« Même si le pays semble être sur la voie de la normalisation, il y a de bonnes raisons de rester très préoccupé par la situation désastreuse des droits de l’homme au Burundi. »
Ce sont les propos de Doudou Diène, président de la Commission d'enquête des Nations Unies sur le Burundi lors de la publication, ce jeudi 16 septembre 2021, de son cinquième rapport au siège des Nations Unies à Genève.
« Nous appelons toutes les personnes soucieuses du Burundi à regarder sous la surface. Depuis l'investiture du président Ndayishimiye il y a 15 mois, non seulement de graves violations des droits de l’Homme ont continué d’être commises, mais à certains égards la situation s'est détériorée. »
Selon cette commission, les promesses initiales du président burundais, Evariste Ndayishimiye, d'améliorer la situation des droits de l’homme dans un pays ravagé par des années de répression violente et de rétablir l'État de droit, des mesures structurelles en vue d’apporter des changements durables n’ont toujours pas vu le jour.
« L'espace démocratique reste étroitement fermé et de graves violations des droits de l’homme ont continué d'être commises depuis l'entrée en fonction du président en juin 2020. »
D’après cette Commission des Nations unies, les militants du parti d’opposition, le Congrès national pour la liberté (CNL), les anciens membres des Forces armées burundaises (ex-FAB) dominées par les Tutsis, les rapatriés et certains membres de leurs familles ont été ciblés par les forces de sécurité.
« Certains ont été exécutés, d'autres ont disparu ou ont été torturés alors qu'ils étaient détenus arbitrairement. »
Malgré une relative accalmie, la commission trouve que le climat politique reste très intolérant vis à vis des voix dissidentes.
Selon la Commission, le gouvernement envoie des signaux contradictoires.
« Tout en levant certaines sanctions imposées à la société civile et aux médias et en libérant certains défenseurs des droits de l’homme et journalistes, le gouvernement a pris des mesures, en parallèle, pour renforcer son contrôle sur le travail des ONG internationales et fait régulièrement preuve d’une hostilité manifeste envers le journalisme indépendant. »
Comme principaux auteurs de ces violations, dont certaines pourraient constituer des crimes contre l'humanité, le rapport pointe du doigt les agents du Service national de renseignement (SNR), des policiers y compris des Groupes mobiles d'intervention rapide (GMIR) et les Imbonerakure, la ligue des jeunes du parti au pouvoir au Burundi le CNDD-FDD.
« Ils continuent de bénéficier d'une impunité généralisée pour leurs actions, comme c'est le cas depuis 2015. »
D’après la commissaire Françoise Hampson, l'Etat de droit au Burundi continue de s'éroder malgré l'intention déclarée du Président Ndayishimiye de le restaurer.
« Lorsque les décisions du gouvernement sont prises arbitrairement, même à des fins positives, cela a une influence globalement corruptrice.
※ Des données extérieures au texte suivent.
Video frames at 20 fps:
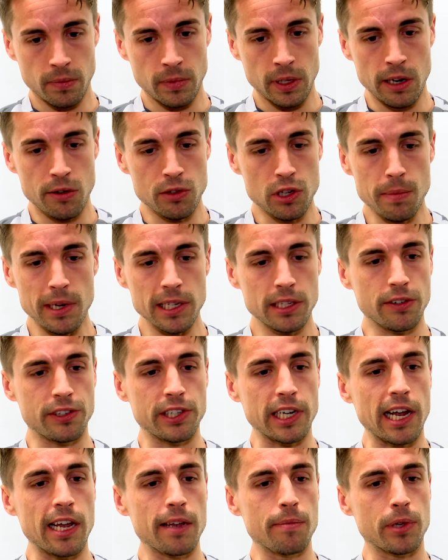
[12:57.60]
it was a massive
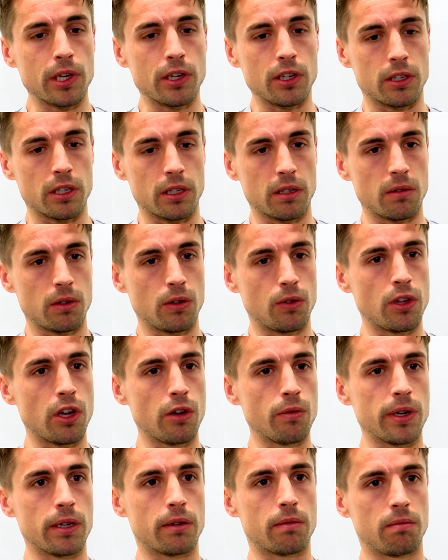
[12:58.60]
shame because
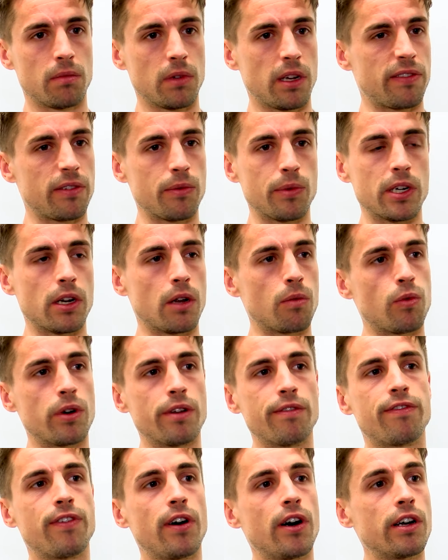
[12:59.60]
although we I think we're not
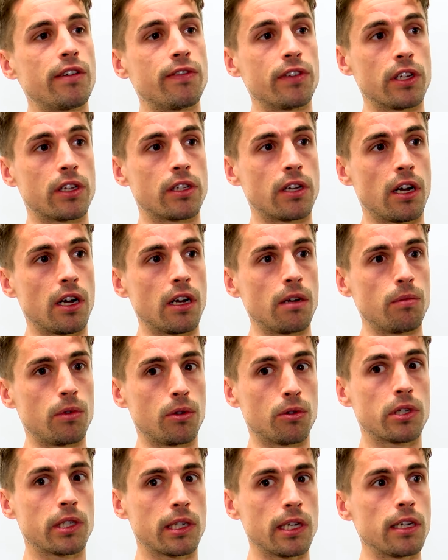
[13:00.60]
winning five at the time, we
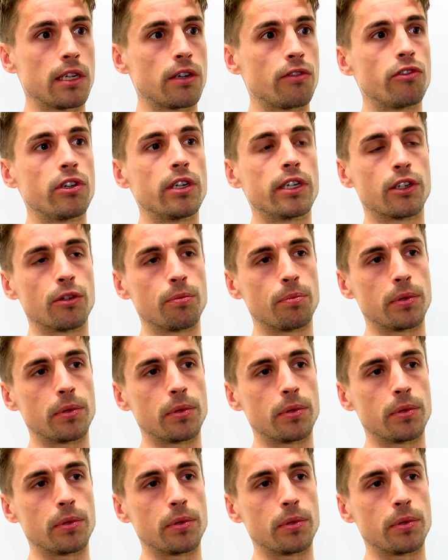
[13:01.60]
were still in a really good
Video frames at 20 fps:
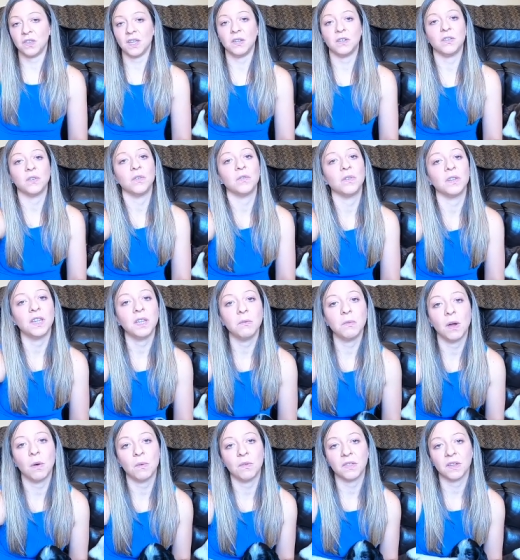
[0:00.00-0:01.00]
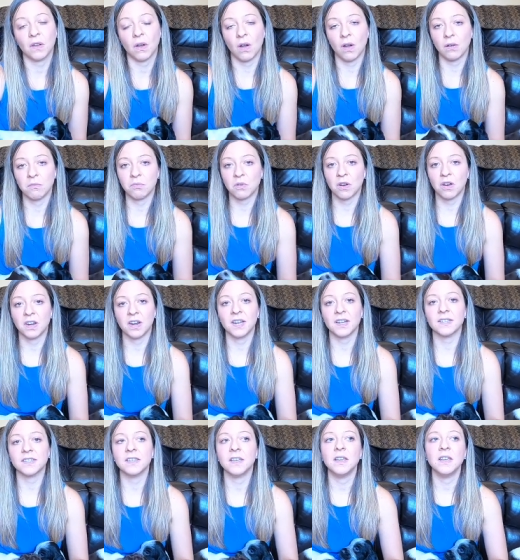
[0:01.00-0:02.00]
They do really well with the Kong
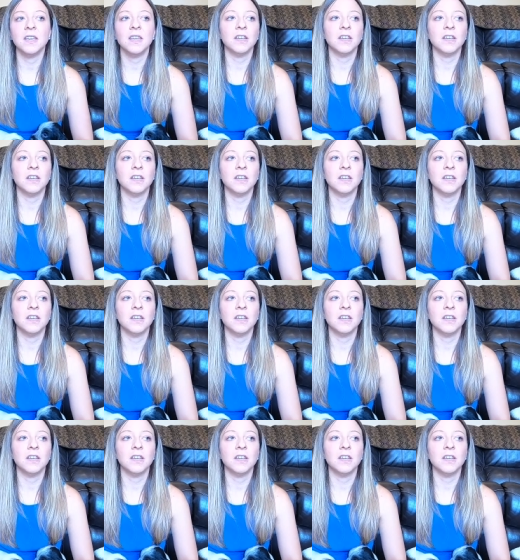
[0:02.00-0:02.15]
products.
Au Burundi, on ne peut pas non plus compter sur le pouvoir judiciaire pour prévenir ou remédier aux violations des droits de l’homme. Notre rapport montre comment l'exécutif n'a fait que renforcer son contrôle de la justice sous la nouvelle administration ».
Pour rappel, la Commission d'enquête des Nations Unies sur le Burundi a été le seul mécanisme international indépendant, au cours des cinq dernières années, à documenter, surveiller et rapporter les violations des droits de l’homme au Burundi. Depuis sa création, elle a mené plus de 1770 entretiens, y compris à distance, principalement en République démocratique du Congo (RDC), au Rwanda, en Tanzanie, en Ouganda, ainsi qu’au Burundi. La Commission doit présenter son rapport au Conseil des droits de l'homme le 23 septembre 2021.